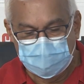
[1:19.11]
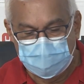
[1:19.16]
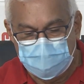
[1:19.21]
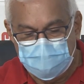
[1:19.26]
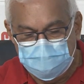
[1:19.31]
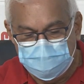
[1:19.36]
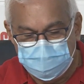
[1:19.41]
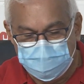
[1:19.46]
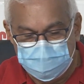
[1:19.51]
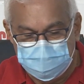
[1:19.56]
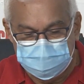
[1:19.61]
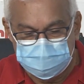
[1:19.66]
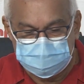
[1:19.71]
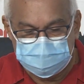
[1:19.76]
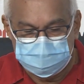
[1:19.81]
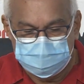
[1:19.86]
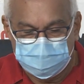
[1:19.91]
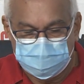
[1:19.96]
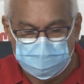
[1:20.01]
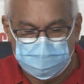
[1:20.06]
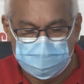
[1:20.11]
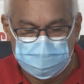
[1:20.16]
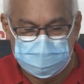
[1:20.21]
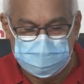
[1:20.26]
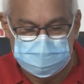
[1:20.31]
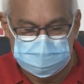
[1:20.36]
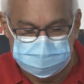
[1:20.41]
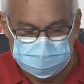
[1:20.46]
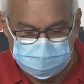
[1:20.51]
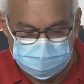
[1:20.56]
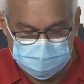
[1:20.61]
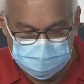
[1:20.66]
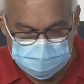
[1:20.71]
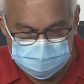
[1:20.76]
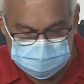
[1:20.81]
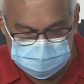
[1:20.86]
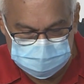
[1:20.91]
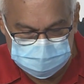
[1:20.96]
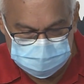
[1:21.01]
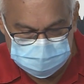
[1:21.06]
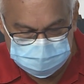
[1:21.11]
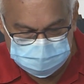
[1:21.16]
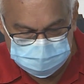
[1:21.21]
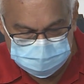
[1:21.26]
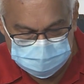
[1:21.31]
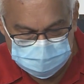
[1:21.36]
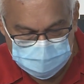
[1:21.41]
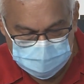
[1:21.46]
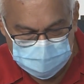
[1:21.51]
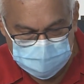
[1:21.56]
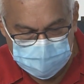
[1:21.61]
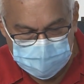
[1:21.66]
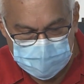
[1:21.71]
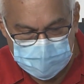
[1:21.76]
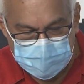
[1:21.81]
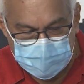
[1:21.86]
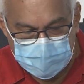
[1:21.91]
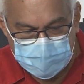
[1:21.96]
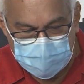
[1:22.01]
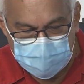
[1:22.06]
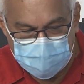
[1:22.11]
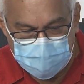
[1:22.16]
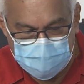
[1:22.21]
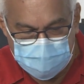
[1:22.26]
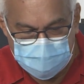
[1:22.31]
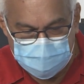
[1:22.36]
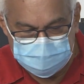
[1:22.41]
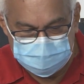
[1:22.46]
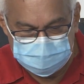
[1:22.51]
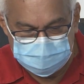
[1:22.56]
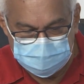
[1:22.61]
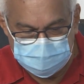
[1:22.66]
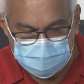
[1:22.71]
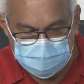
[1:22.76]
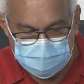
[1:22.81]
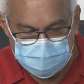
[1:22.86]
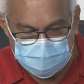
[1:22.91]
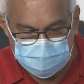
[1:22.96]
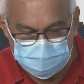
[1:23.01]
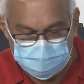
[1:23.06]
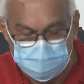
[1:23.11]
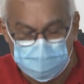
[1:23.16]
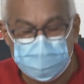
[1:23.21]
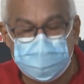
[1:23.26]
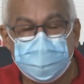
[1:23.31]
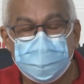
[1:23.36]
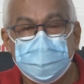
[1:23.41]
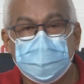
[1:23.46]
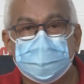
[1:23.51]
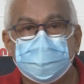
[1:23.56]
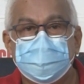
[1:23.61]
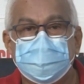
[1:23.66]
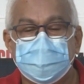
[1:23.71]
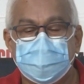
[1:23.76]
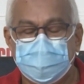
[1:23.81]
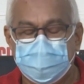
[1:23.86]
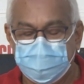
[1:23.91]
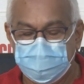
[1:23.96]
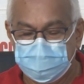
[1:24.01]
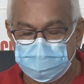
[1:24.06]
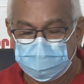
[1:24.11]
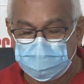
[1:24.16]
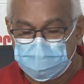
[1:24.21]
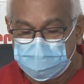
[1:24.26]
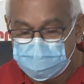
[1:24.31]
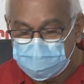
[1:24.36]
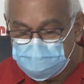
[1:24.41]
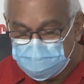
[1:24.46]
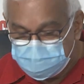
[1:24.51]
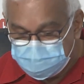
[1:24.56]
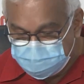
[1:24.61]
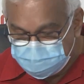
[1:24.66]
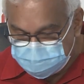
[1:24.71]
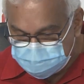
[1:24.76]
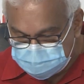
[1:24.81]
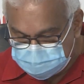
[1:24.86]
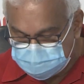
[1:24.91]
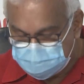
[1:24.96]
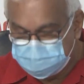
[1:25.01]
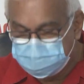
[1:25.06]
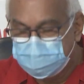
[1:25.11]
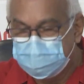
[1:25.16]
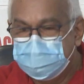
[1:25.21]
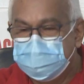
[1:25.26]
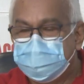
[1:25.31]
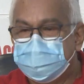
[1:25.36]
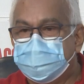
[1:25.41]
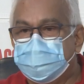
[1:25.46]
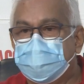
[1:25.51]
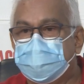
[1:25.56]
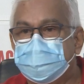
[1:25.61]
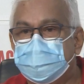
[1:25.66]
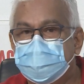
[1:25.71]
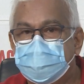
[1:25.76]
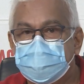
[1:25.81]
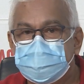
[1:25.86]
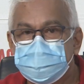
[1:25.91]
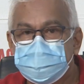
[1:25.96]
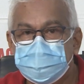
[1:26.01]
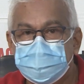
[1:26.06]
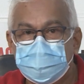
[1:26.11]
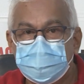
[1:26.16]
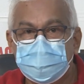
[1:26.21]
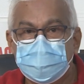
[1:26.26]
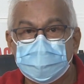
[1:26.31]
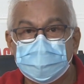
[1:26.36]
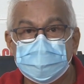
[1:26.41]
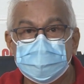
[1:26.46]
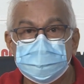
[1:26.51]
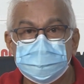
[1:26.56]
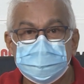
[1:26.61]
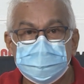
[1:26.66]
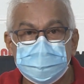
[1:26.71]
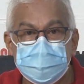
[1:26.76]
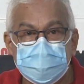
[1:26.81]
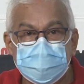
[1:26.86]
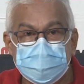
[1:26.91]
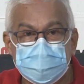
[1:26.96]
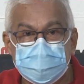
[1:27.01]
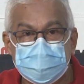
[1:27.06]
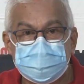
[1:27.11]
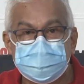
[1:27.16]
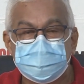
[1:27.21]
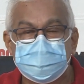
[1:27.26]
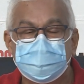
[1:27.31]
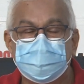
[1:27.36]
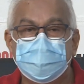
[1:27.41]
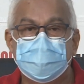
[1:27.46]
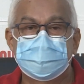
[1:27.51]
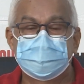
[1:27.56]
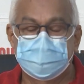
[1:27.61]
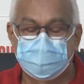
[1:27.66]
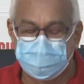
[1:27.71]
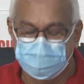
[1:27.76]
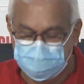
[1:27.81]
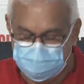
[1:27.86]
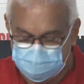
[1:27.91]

When we look at all these figures, and we feel fairly comfortable that there is no immediate threat to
•••
Copy all of the listing word for word, minus the images.

**Task result**
[1:19.11]
[1:19.16]
[1:19.21]
[1:19.26]
[1:19.31]
[1:19.36]
[1:19.41]
[1:19.46]
[1:19.51]
[1:19.56]
[1:19.61]
[1:19.66]
[1:19.71]
[1:19.76]
[1:19.81]
[1:19.86]
[1:19.91]
[1:19.96]
[1:20.01]
[1:20.06]
[1:20.11]
[1:20.16]
[1:20.21]
[1:20.26]
[1:20.31]
[1:20.36]
[1:20.41]
[1:20.46]
[1:20.51]
[1:20.56]
[1:20.61]
[1:20.66]
[1:20.71]
[1:20.76]
[1:20.81]
[1:20.86]
[1:20.91]
[1:20.96]
[1:21.01]
[1:21.06]
[1:21.11]
[1:21.16]
[1:21.21]
[1:21.26]
[1:21.31]
[1:21.36]
[1:21.41]
[1:21.46]
[1:21.51]
[1:21.56]
[1:21.61]
[1:21.66]
[1:21.71]
[1:21.76]
[1:21.81]
[1:21.86]
[1:21.91]
[1:21.96]
[1:22.01]
[1:22.06]
[1:22.11]
[1:22.16]
[1:22.21]
[1:22.26]
[1:22.31]
[1:22.36]
[1:22.41]
[1:22.46]
[1:22.51]
[1:22.56]
[1:22.61]
[1:22.66]
[1:22.71]
[1:22.76]
[1:22.81]
[1:22.86]
[1:22.91]
[1:22.96]
[1:23.01]
[1:23.06]
[1:23.11]
[1:23.16]
[1:23.21]
[1:23.26]
[1:23.31]
[1:23.36]
[1:23.41]
[1:23.46]
[1:23.51]
[1:23.56]
[1:23.61]
[1:23.66]
[1:23.71]
[1:23.76]
[1:23.81]
[1:23.86]
[1:23.91]
[1:23.96]
[1:24.01]
[1:24.06]
[1:24.11]
[1:24.16]
[1:24.21]
[1:24.26]
[1:24.31]
[1:24.36]
[1:24.41]
[1:24.46]
[1:24.51]
[1:24.56]
[1:24.61]
[1:24.66]
[1:24.71]
[1:24.76]
[1:24.81]
[1:24.86]
[1:24.91]
[1:24.96]
[1:25.01]
[1:25.06]
[1:25.11]
[1:25.16]
[1:25.21]
[1:25.26]
[1:25.31]
[1:25.36]
[1:25.41]
[1:25.46]
[1:25.51]
[1:25.56]
[1:25.61]
[1:25.66]
[1:25.71]
[1:25.76]
[1:25.81]
[1:25.86]
[1:25.91]
[1:25.96]
[1:26.01]
[1:26.06]
[1:26.11]
[1:26.16]
[1:26.21]
[1:26.26]
[1:26.31]
[1:26.36]
[1:26.41]
[1:26.46]
[1:26.51]
[1:26.56]
[1:26.61]
[1:26.66]
[1:26.71]
[1:26.76]
[1:26.81]
[1:26.86]
[1:26.91]
[1:26.96]
[1:27.01]
[1:27.06]
[1:27.11]
[1:27.16]
[1:27.21]
[1:27.26]
[1:27.31]
[1:27.36]
[1:27.41]
[1:27.46]
[1:27.51]
[1:27.56]
[1:27.61]
[1:27.66]
[1:27.71]
[1:27.76]
[1:27.81]
[1:27.86]
[1:27.91]

When we look at all these figures, and we feel fairly comfortable that there is no immediate threat to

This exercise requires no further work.